Proponents of the project were E.T.Usher, Chiefland; Fred Kirkland, Chiefland; Charlie Adkins, Chiefland; Dewey D. Allen, Inglis; Carl Pierce, Tallahassee, Florida Div of Forestry; and Joe L. Cobb, Realtor, Dunnellon.
Senator Usher, speaking on behalf of his family and others, owners of about 60% of the acreage involved, enthusiastically endorsed acquisition by the state. The meeting was conducted by John F. Davis of the Division of Recreation and Parks in Tallahassee.
Davis explained the subject property consists primarily of unspoiled sand pine scrub, scrubby flatwoods, pine flatwoods, and associated swamps and marshes. The area is a valuable wildlife habitat which supports a number of threatened species, including the scrubjay.
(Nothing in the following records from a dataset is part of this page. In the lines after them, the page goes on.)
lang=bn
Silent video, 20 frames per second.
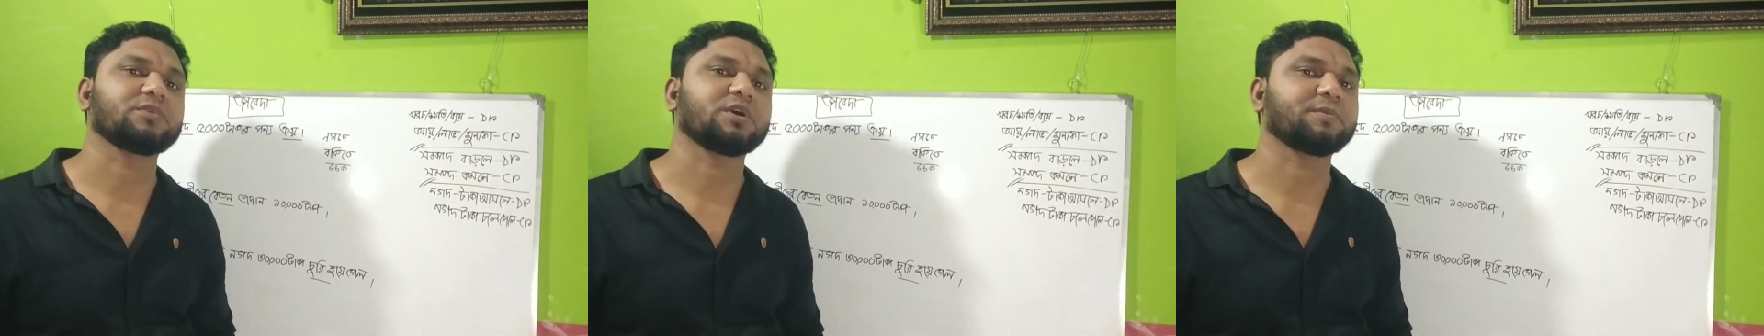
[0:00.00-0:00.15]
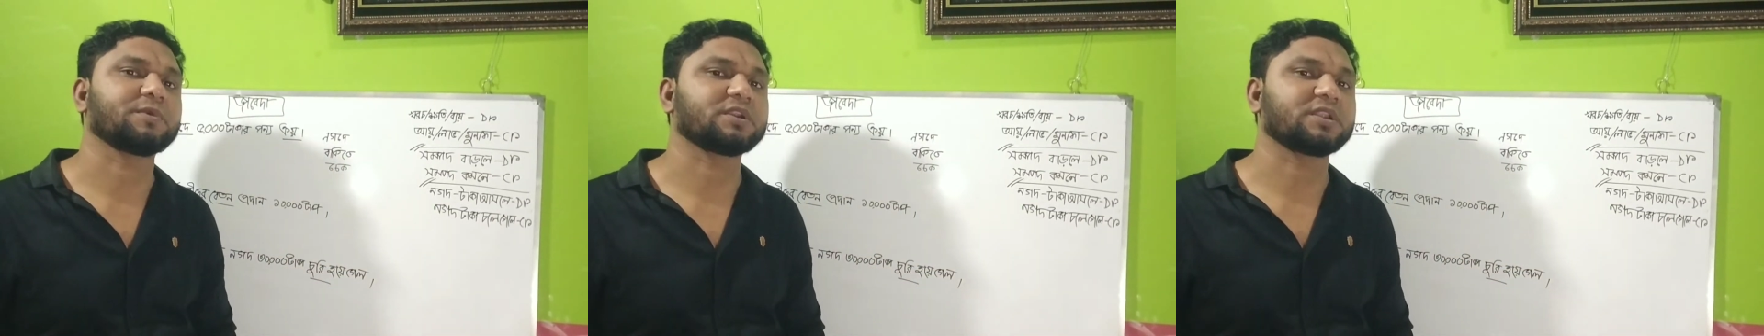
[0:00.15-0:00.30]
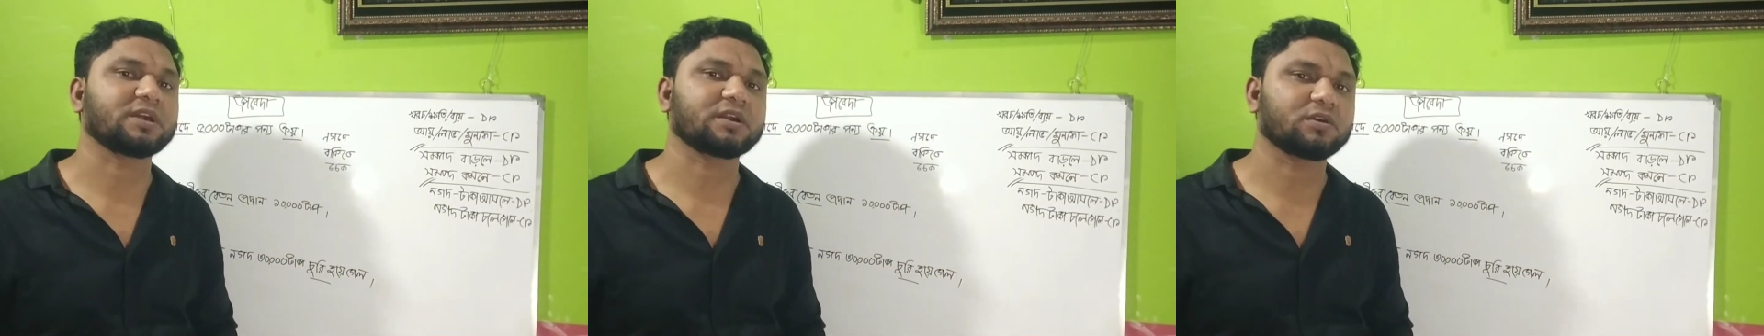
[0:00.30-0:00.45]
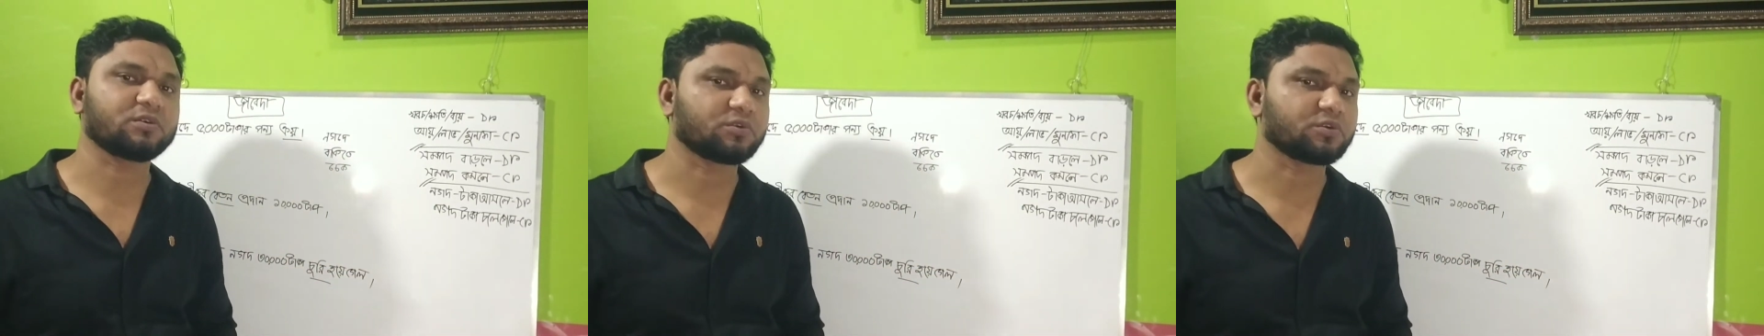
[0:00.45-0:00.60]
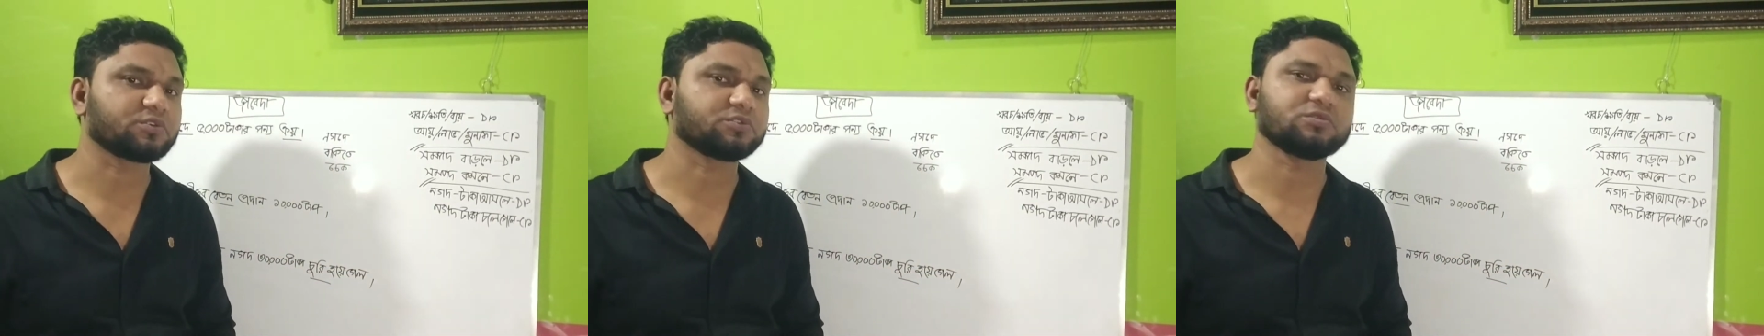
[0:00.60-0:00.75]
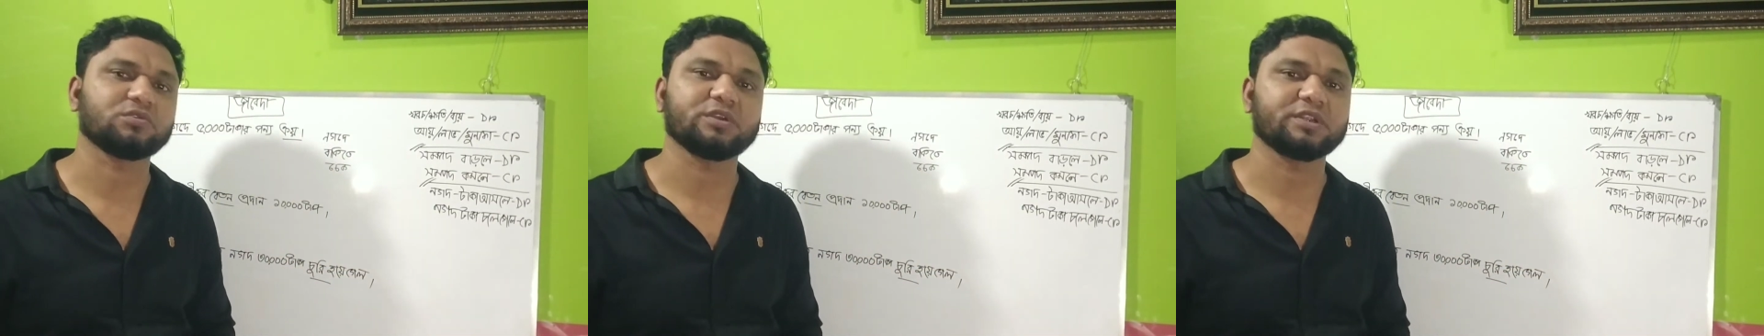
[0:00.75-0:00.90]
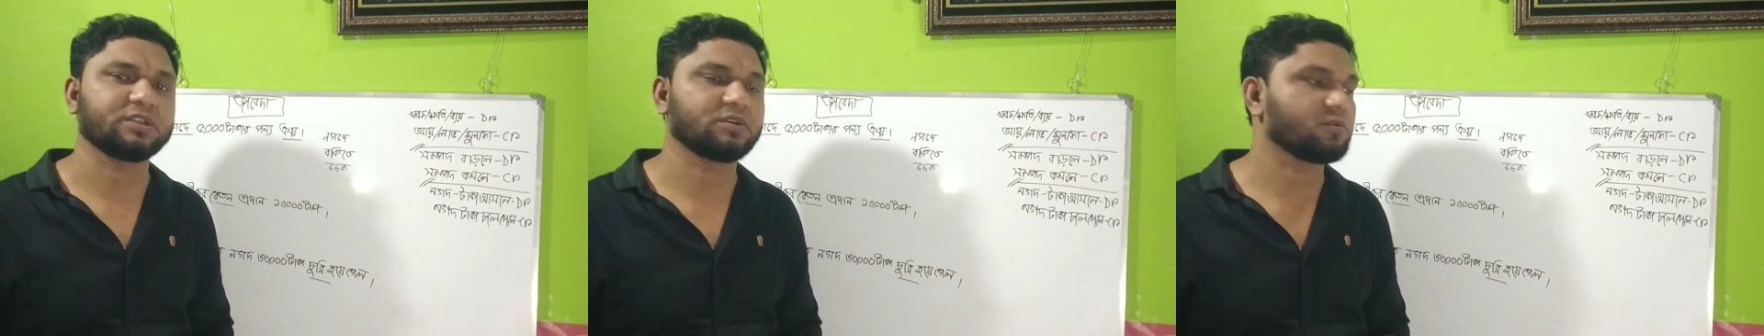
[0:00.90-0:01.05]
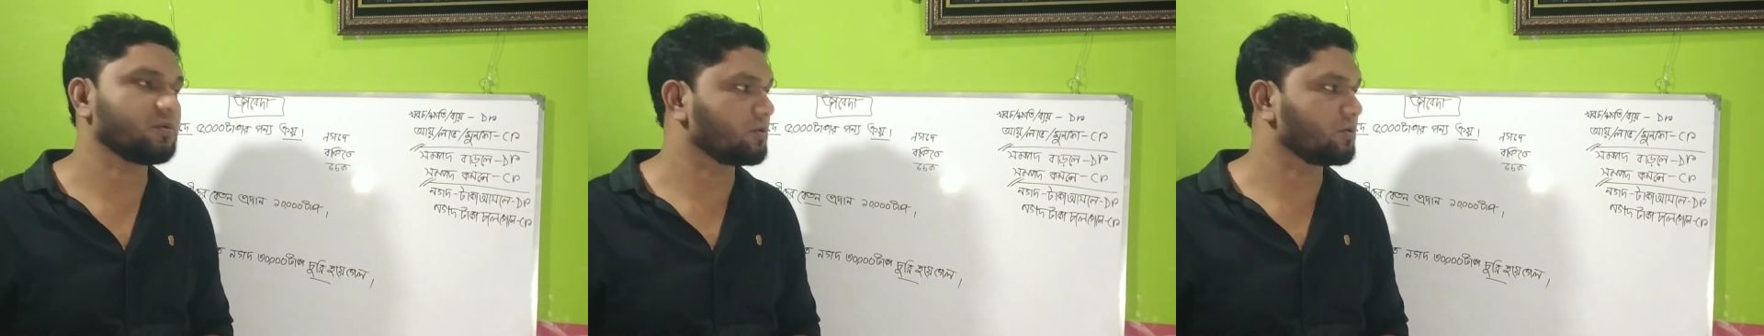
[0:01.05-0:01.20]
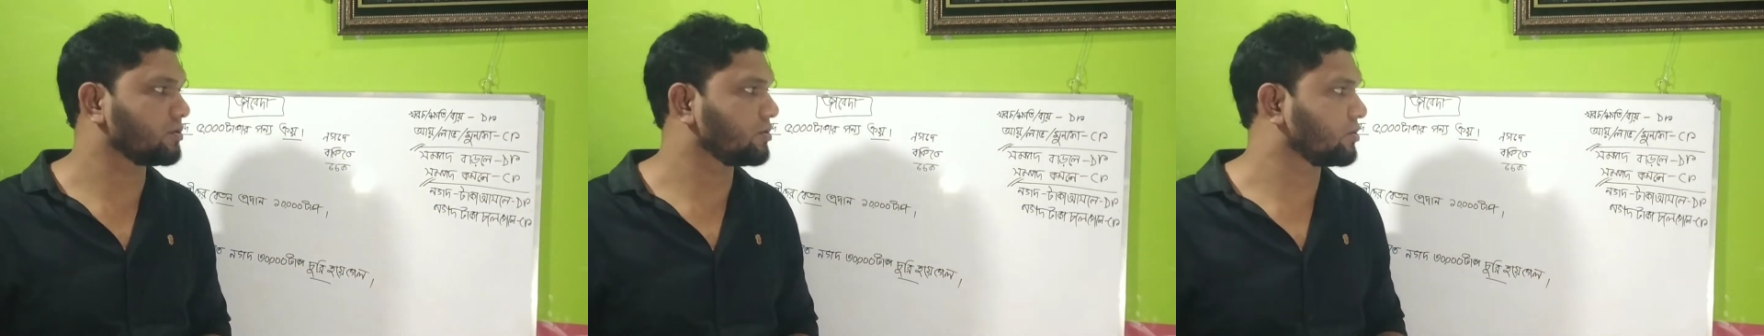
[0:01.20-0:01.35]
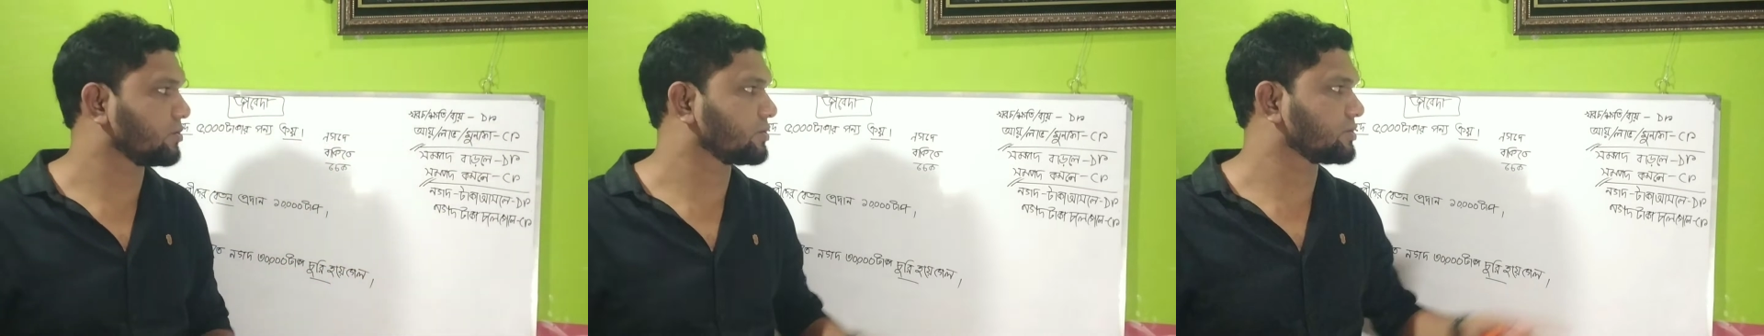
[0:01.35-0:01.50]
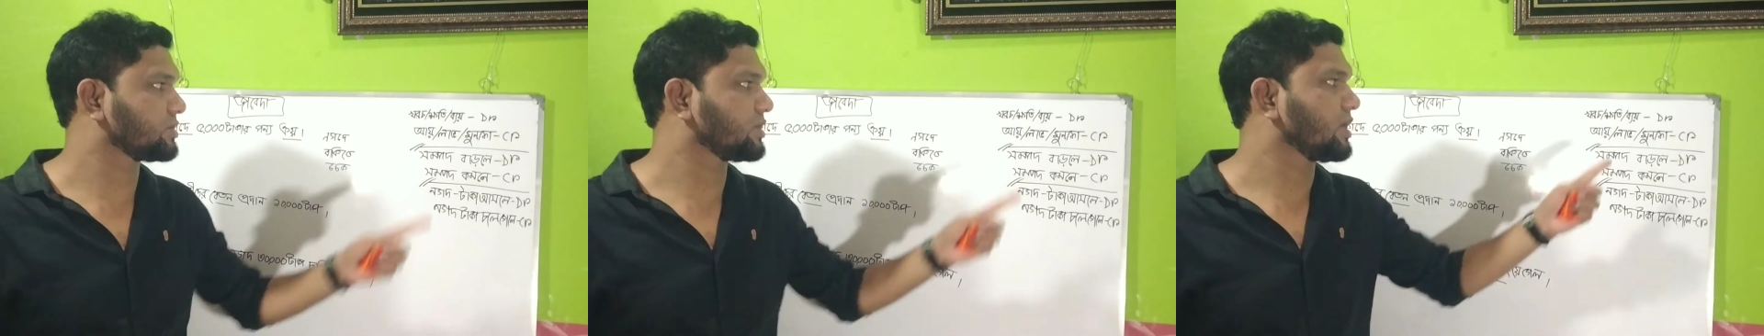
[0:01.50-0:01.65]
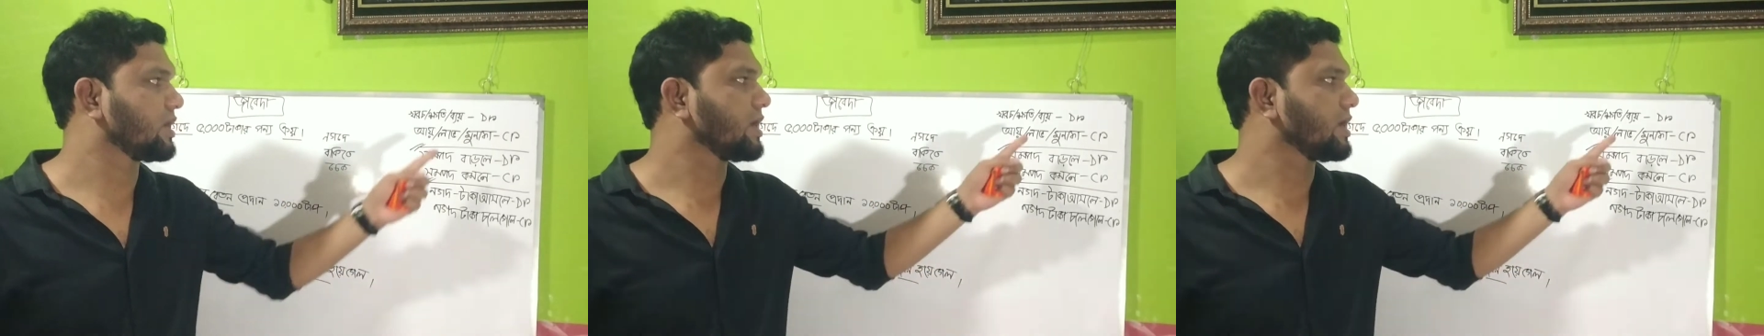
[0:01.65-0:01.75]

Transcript: আমার টাকা খরচ হলো এটা হলো খরচ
A year later, the Executive Board of the Division of Recreation and Parks authorized the acquisition of lands within the Cedar Key Scrub Habitat Environmentally Endangered Lands Project which encompassed 4.988 acres of land at a cost of $1,543,604. 4,033.118 acres were located above mean high water and 954.882 acres below mean high water.
Today this unique recreation acre located on SR 24 near Cedar Key is dominated by species such as sand live oak, myrtle oak and Chapman’s oak, along with rusty lyonia and saw palmetto. The shallow waters and numerous creeks near the salt marshes are ideal for canoeing and kayaking.